TASK BRIEF → From the data that follows, print exactly the lines starting at the one containing "[0:01.80-0:02.70]" and ending at the one containing "[00:00:02.10]"; include both of them and nothing more.

DATA SHOWN →
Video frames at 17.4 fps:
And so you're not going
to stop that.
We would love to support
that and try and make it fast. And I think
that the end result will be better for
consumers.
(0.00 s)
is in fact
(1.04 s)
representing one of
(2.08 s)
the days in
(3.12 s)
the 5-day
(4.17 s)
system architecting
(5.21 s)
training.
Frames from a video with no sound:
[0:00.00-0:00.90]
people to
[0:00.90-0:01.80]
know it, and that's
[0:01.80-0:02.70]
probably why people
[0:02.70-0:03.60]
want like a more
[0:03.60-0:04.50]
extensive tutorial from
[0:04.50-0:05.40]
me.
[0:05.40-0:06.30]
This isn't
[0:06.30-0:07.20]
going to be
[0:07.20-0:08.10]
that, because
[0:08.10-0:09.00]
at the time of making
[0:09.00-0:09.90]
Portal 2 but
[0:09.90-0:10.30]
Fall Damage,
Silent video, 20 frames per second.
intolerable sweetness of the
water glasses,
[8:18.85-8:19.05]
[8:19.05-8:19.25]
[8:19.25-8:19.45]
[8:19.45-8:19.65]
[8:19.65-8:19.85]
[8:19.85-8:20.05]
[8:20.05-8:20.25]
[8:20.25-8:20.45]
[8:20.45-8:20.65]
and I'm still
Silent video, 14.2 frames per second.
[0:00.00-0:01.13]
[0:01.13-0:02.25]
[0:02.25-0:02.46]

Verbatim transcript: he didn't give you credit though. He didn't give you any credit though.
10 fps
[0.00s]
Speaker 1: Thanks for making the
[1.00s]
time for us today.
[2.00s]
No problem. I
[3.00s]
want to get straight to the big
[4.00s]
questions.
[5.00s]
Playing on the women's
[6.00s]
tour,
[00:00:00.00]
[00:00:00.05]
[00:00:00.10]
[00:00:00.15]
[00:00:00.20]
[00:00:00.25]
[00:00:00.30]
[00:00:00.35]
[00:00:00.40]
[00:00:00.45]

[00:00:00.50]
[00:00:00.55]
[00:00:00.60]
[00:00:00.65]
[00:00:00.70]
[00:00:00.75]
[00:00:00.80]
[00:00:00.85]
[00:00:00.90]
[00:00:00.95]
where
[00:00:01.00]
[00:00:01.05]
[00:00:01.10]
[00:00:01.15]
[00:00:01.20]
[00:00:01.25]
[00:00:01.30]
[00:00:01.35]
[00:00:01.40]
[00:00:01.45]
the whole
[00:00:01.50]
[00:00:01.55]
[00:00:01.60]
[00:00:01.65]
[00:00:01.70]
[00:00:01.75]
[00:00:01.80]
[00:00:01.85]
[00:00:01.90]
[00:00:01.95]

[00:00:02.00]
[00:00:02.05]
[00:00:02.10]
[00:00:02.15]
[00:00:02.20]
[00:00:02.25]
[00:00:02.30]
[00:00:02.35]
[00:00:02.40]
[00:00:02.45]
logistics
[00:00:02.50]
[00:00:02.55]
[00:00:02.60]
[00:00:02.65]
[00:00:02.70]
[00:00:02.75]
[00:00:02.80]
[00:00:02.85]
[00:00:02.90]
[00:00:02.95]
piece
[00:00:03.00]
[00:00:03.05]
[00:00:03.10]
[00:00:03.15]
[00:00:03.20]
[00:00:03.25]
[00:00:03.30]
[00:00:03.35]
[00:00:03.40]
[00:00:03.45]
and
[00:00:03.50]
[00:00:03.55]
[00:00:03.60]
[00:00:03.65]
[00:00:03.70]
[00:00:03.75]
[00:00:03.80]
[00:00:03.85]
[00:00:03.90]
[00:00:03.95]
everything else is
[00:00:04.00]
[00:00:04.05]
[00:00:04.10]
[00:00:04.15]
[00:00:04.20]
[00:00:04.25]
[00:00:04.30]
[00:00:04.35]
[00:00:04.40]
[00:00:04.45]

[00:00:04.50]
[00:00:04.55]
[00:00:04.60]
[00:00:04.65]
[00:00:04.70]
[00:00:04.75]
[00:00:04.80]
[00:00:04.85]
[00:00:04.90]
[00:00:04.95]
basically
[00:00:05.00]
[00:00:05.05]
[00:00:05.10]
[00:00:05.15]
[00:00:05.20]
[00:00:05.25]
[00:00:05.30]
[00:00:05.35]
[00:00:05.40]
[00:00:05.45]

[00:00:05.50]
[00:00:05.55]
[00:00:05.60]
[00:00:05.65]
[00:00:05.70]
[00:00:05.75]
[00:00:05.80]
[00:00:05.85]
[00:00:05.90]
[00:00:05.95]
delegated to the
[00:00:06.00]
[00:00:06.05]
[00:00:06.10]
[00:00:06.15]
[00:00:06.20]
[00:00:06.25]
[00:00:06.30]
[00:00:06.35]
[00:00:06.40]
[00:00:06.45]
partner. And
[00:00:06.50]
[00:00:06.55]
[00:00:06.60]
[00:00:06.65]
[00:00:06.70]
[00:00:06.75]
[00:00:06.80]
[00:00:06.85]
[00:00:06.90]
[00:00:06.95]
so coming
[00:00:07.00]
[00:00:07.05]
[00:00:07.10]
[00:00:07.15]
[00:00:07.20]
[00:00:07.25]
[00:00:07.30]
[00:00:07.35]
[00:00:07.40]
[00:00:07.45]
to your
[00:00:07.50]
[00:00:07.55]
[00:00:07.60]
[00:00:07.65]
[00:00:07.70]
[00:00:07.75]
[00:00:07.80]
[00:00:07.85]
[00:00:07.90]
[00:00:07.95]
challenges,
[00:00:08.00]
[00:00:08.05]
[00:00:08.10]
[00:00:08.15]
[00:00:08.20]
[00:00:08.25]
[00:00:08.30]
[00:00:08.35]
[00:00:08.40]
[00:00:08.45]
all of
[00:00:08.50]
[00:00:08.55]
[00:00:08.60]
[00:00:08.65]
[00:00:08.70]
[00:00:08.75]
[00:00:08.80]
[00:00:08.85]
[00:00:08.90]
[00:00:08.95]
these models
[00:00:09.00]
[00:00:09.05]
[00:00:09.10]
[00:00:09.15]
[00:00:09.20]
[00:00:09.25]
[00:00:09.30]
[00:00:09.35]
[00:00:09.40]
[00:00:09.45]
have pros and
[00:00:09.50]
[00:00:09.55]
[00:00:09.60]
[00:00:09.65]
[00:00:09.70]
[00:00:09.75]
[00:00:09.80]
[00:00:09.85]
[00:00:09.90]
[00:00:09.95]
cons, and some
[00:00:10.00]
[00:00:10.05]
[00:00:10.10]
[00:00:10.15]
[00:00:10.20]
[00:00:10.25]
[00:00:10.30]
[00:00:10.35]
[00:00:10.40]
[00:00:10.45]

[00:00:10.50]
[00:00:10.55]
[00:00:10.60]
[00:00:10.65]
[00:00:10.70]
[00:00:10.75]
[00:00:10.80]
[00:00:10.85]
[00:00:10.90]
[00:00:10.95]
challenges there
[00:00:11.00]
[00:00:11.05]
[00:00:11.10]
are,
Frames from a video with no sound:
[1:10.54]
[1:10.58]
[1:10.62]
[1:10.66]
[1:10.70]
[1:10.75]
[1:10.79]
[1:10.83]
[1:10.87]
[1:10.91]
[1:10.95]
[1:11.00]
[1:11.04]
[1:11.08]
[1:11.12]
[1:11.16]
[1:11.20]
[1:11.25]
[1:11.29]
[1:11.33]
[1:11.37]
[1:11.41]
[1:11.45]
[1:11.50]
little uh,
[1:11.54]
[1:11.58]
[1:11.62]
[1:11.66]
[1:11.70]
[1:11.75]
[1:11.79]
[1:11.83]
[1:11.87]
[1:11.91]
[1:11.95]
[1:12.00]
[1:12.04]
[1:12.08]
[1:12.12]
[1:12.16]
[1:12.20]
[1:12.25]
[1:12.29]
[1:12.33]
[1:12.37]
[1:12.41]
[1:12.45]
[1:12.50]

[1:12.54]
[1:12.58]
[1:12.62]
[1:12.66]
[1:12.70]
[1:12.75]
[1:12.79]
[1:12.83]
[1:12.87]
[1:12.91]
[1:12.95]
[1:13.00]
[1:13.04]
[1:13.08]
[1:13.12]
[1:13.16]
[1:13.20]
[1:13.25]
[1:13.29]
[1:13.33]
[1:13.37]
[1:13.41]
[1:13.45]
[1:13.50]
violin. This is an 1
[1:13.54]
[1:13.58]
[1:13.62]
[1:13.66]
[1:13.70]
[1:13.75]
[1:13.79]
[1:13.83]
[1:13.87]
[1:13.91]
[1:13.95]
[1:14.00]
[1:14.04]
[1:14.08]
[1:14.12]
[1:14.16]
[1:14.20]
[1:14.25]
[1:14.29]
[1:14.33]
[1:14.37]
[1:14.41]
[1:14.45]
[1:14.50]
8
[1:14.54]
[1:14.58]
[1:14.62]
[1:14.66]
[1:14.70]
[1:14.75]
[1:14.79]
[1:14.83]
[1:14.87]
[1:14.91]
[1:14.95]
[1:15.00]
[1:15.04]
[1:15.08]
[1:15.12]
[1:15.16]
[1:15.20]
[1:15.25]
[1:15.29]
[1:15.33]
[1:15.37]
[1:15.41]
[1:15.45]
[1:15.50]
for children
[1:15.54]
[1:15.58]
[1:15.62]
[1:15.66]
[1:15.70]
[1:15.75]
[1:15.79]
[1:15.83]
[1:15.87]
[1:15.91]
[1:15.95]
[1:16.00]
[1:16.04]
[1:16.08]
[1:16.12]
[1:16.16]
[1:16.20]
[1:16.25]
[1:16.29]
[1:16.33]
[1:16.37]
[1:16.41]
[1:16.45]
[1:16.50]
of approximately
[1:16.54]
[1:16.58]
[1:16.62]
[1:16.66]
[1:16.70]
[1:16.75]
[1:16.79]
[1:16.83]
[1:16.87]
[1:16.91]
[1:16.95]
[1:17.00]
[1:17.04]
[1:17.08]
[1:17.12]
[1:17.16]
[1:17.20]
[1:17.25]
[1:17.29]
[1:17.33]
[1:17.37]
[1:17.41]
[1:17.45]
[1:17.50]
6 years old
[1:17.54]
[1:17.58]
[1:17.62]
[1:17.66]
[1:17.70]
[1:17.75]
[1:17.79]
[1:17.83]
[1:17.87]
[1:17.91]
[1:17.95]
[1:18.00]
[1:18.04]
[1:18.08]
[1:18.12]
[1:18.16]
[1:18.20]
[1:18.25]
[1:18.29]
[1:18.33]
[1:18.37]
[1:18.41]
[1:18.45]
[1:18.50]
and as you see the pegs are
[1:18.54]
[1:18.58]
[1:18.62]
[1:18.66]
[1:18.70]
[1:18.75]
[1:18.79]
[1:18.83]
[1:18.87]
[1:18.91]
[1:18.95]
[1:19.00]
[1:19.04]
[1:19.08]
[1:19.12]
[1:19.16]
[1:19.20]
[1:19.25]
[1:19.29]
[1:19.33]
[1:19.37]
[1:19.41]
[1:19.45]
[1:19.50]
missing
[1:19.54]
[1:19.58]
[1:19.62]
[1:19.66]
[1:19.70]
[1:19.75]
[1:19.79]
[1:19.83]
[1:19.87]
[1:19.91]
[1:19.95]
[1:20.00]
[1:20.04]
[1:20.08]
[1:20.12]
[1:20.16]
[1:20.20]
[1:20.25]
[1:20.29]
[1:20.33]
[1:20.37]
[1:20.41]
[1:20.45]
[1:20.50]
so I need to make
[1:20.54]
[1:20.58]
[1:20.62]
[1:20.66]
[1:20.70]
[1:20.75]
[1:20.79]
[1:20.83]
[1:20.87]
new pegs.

COMPLETED EXERCISE →
[0:01.80-0:02.70]
probably why people
[0:02.70-0:03.60]
want like a more
[0:03.60-0:04.50]
extensive tutorial from
[0:04.50-0:05.40]
me.
[0:05.40-0:06.30]
This isn't
[0:06.30-0:07.20]
going to be
[0:07.20-0:08.10]
that, because
[0:08.10-0:09.00]
at the time of making
[0:09.00-0:09.90]
Portal 2 but
[0:09.90-0:10.30]
Fall Damage,
Silent video, 20 frames per second.
intolerable sweetness of the
water glasses,
[8:18.85-8:19.05]
[8:19.05-8:19.25]
[8:19.25-8:19.45]
[8:19.45-8:19.65]
[8:19.65-8:19.85]
[8:19.85-8:20.05]
[8:20.05-8:20.25]
[8:20.25-8:20.45]
[8:20.45-8:20.65]
and I'm still
Silent video, 14.2 frames per second.
[0:00.00-0:01.13]
[0:01.13-0:02.25]
[0:02.25-0:02.46]

Verbatim transcript: he didn't give you credit though. He didn't give you any credit though.
10 fps
[0.00s]
Speaker 1: Thanks for making the
[1.00s]
time for us today.
[2.00s]
No problem. I
[3.00s]
want to get straight to the big
[4.00s]
questions.
[5.00s]
Playing on the women's
[6.00s]
tour,
[00:00:00.00]
[00:00:00.05]
[00:00:00.10]
[00:00:00.15]
[00:00:00.20]
[00:00:00.25]
[00:00:00.30]
[00:00:00.35]
[00:00:00.40]
[00:00:00.45]

[00:00:00.50]
[00:00:00.55]
[00:00:00.60]
[00:00:00.65]
[00:00:00.70]
[00:00:00.75]
[00:00:00.80]
[00:00:00.85]
[00:00:00.90]
[00:00:00.95]
where
[00:00:01.00]
[00:00:01.05]
[00:00:01.10]
[00:00:01.15]
[00:00:01.20]
[00:00:01.25]
[00:00:01.30]
[00:00:01.35]
[00:00:01.40]
[00:00:01.45]
the whole
[00:00:01.50]
[00:00:01.55]
[00:00:01.60]
[00:00:01.65]
[00:00:01.70]
[00:00:01.75]
[00:00:01.80]
[00:00:01.85]
[00:00:01.90]
[00:00:01.95]

[00:00:02.00]
[00:00:02.05]
[00:00:02.10]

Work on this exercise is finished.